▶ Dataset entries

+--

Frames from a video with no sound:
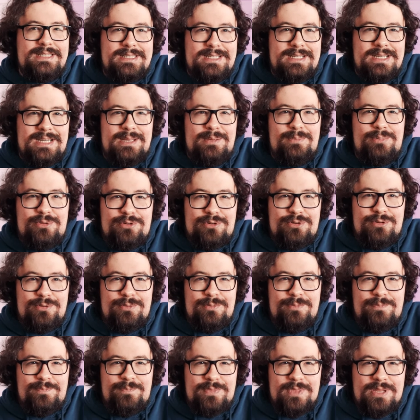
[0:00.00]
slip through.
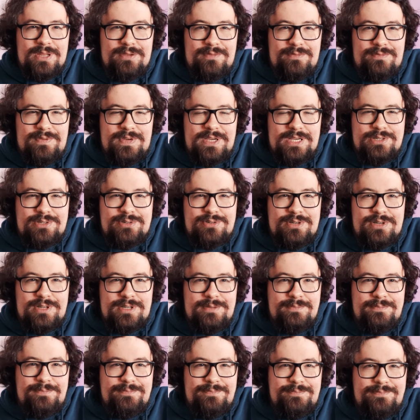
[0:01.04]
Victory.
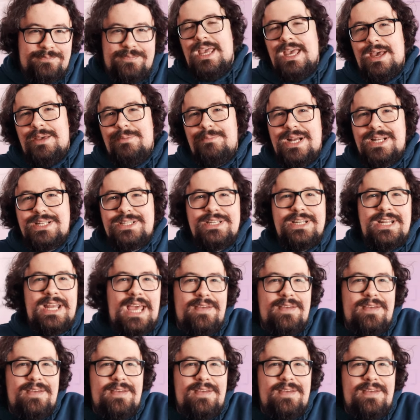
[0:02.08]
Imagine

+--

▶ HOW TO COMPLETE THIS TASK
Verbatim repetition of the entries is required, excluding any pictures.

▶ ANSWER SECTION
Frames from a video with no sound:
[0:00.00]
slip through.
[0:01.04]
Victory.
[0:02.08]
Imagine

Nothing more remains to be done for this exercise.